The Cuban Economy and Shortages
Why Cuba faces chronic shortages of food, fuel, and medicine — and how the system, sanctions, and crises interact.
Cuba's centrally planned economy has struggled for decades with low productivity, chronic shortages, and dependence on outside patrons — first the Soviet Union, which subsidized the island for thirty years, and later Venezuela, which supplied cheap oil. When Soviet support vanished after 1991, the economy contracted by roughly a third, ushering in the “Special Period in Time of Peace,” an era of blackouts, near-famine, and the desperate improvisation that sent thousands onto rafts.
Daily life today is defined by scarcity. Cubans face recurring shortages of food, fuel, medicine, and electricity, with hours-long blackouts and long lines for basic goods, while inflation and a chaotic 2021 currency unification erased savings and widened the gap between those with access to dollars and those without. Salaries in the state sector remain worth only a few dollars a month, so many depend on remittances from relatives abroad and on a growing informal economy to survive.

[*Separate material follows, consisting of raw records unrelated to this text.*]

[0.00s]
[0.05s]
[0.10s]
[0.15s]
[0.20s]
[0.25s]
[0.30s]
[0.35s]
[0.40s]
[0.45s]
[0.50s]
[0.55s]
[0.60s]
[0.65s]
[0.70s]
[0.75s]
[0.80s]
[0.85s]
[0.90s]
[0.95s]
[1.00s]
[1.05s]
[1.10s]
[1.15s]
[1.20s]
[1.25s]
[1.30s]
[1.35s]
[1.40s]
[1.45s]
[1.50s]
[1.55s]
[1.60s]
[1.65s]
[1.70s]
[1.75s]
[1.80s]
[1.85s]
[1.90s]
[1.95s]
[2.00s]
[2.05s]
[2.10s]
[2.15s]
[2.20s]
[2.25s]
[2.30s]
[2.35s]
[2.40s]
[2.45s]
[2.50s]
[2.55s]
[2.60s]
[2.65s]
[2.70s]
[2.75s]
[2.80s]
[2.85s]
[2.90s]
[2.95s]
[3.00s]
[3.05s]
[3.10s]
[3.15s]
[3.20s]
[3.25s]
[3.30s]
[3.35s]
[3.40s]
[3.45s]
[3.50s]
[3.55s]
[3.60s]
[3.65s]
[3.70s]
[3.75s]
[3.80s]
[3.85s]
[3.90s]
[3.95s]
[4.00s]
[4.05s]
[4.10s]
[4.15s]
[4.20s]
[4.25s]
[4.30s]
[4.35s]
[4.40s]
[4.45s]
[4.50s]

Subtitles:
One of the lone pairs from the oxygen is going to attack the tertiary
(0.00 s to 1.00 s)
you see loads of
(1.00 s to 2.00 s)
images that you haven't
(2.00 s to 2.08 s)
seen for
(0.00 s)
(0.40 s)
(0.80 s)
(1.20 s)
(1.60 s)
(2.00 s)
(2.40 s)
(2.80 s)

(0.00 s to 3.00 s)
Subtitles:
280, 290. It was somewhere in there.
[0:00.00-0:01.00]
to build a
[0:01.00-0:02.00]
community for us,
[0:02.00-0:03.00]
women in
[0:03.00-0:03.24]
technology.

The causes are genuinely debated. Critics of the government point to the inherent inefficiency of state ownership, the suppression of private enterprise, the military's control of key industries and tourism, and the absence of meaningful market reform. The government and its defenders place primary blame on the U.S. embargo. Both factors are real, but the deepest and most persistent problems — the failure to produce enough food on fertile land, the flight of skilled workers, the lack of incentives — are structural features of the system itself.
Behind the statistics are everyday Cubans who endure rationing, improvise repairs, queue for hours, and watch their children leave the country in search of a future. Their resilience is remarkable, but resilience is not prosperity, and the persistence of hardship after six decades raises hard questions about a model that has never been allowed to be reformed or freely judged at the ballot box.